4 Anežka Hruzová, a young Catholic seamstress of only nineteen years, was found on April Fool’s Day in 1899 with her throat cut. There was blood pooling in the forest where she died, and blood on the stones around her, and on her clothes, which were torn. Leopold Hilsner—a young Jew, a wanderer with a child’s intellect—was arrested on hearsay. At a show trial it was insinuated that the girl’s murder was part of a Jewish conspiracy to kidnap Christian children, and use their blood for obscure and devilish rituals. Sentenced to death, Hilsner was able to hear from his prison cell the carpenters building his gallows. He was pardoned in time, but never forgiven.

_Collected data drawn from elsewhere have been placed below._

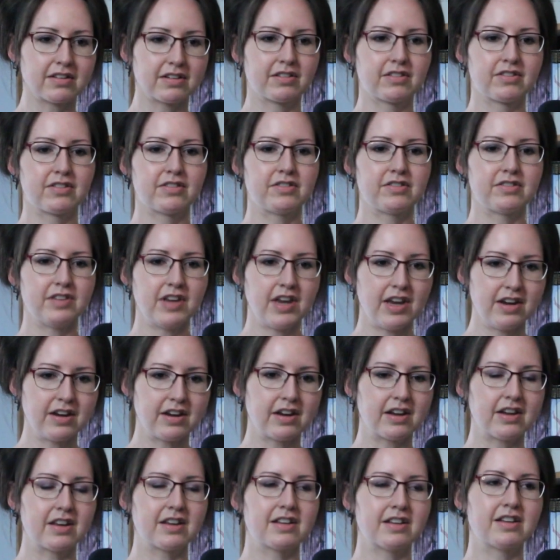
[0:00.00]
steak
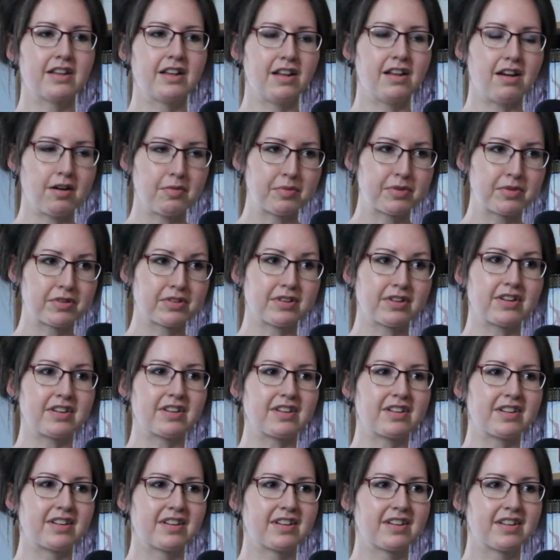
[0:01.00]
and
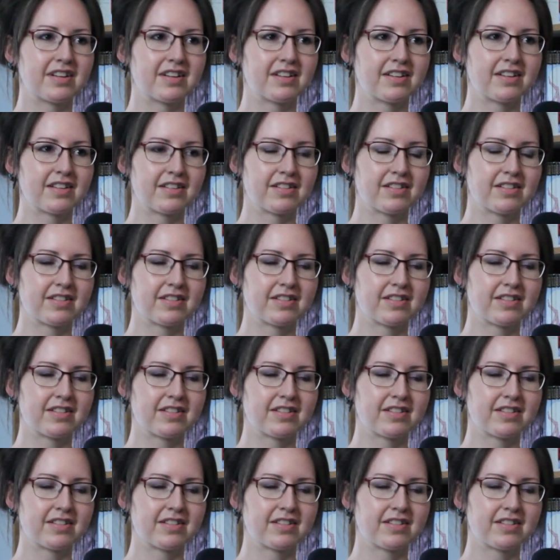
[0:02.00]
lobster. Yeah.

1 On 27th May 1942 Reinhard Heydrich—Protector of Bohemia and Moravia, the Butcher of Prague—was wounded when waiting men threw a grenade into his car. Himmler’s own physician tended him; but his body was full of pieces of horsehair upholstery driven in by fragments of steel. These festered, and one week later he fell sick while eating his lunch, and died the following day. First it was proposed that a tariff of ten thousand Czech lives should be set against that single German soul. But this was impracticable: who’d man Prague’s munitions factories if the workforce was so depleted? Instead the town of Lidice, a little north-west of Prague, was chosen as the scapegoat. Military trucks took every man and boy to the village orchard, where blossom had begun to cede to the fruit. Here they were shot in groups of five; then, for efficiency’s sake, in groups of ten. The women and girls were sent to the camps. Lidice’s orchard, church, homes and outhouses were burned to the ground and their remnants ploughed into the soil. When after the war a handful of the living returned they found nothing but a levelled field on which grass had begun to grow. (Once the war was ended, some German villages were awarded the same treatment. It is for this reason that I cannot return home to the village by the Eger where I was born, for not a stone of it remains: there are only the lindens on the riverbank, and somewhere in the soil, I daresay, the moldavite I lost.)

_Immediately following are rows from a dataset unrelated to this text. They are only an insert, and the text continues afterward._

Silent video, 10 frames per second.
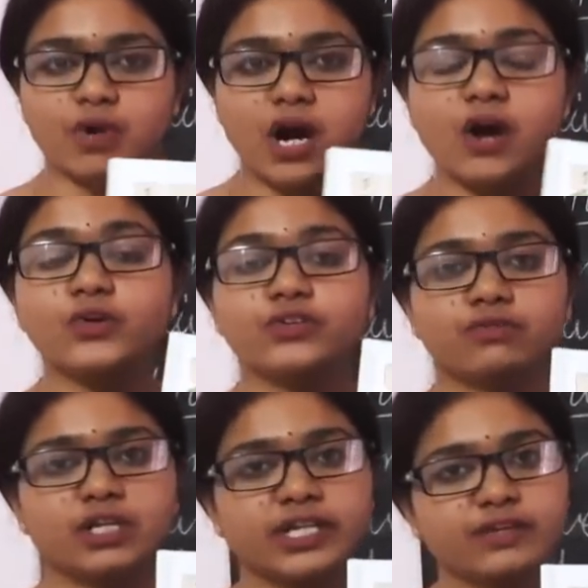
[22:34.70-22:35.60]
how you
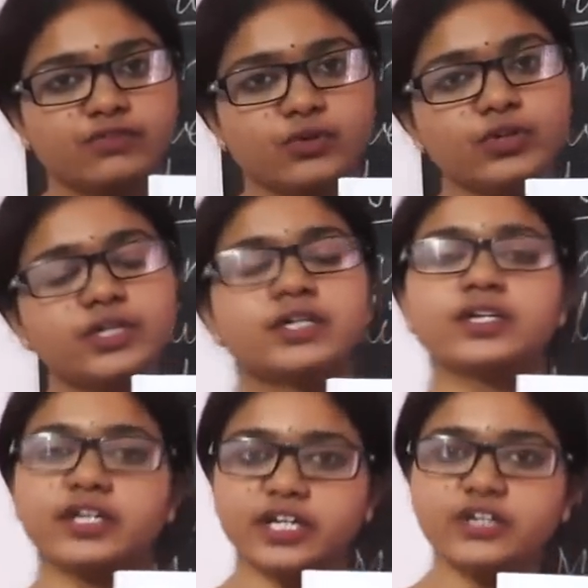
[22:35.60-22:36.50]
will give your
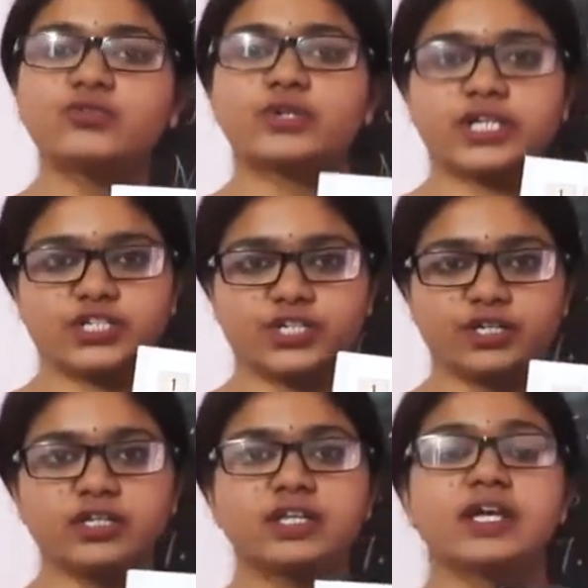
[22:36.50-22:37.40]

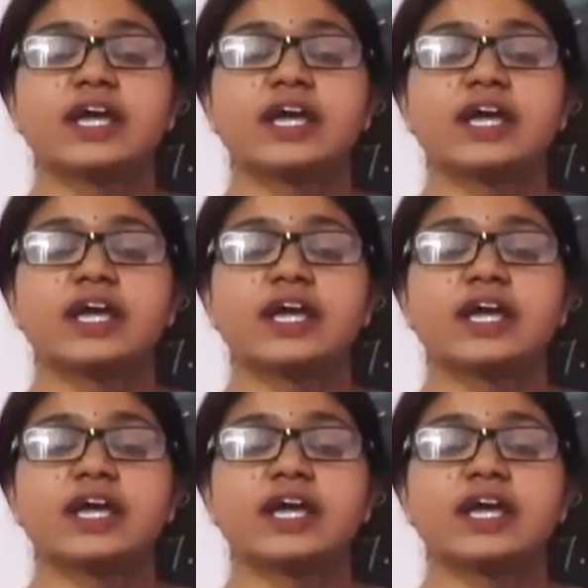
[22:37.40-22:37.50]
introduction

2 The Red Cross sent a young man to visit Theresienstadt and make a full report. He found that all was well. The population had all it needed: a school, a playground, a court for those who fell foul of the law. But it was nothing but sauce poured on spoiling meat. They’d watched a boy run up and pluck at the Commander’s sleeve and say: “Uncle, tell me it’s not canned sardines again for dinner—we are all so bored of it: let us have something else!” and watched him rewarded for his pertness with a silver coin, when if only they’d looked they might have seen all the teeth loosening in his starving
head. The camp was not overcrowded, they said. It was not, because ten thousand prisoners had been transported away the preceding week, to Auschwitz, where there was no witness.